Saved entries:
------------------------------------
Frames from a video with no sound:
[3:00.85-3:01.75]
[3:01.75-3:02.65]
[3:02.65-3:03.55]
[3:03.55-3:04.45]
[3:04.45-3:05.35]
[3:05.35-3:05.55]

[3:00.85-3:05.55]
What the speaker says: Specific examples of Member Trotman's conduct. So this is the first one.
------------------------------------
Task description
Write down every entry exactly.

Solution for this exercise
Frames from a video with no sound:
[3:00.85-3:01.75]
[3:01.75-3:02.65]
[3:02.65-3:03.55]
[3:03.55-3:04.45]
[3:04.45-3:05.35]
[3:05.35-3:05.55]

[3:00.85-3:05.55]
What the speaker says: Specific examples of Member Trotman's conduct. So this is the first one.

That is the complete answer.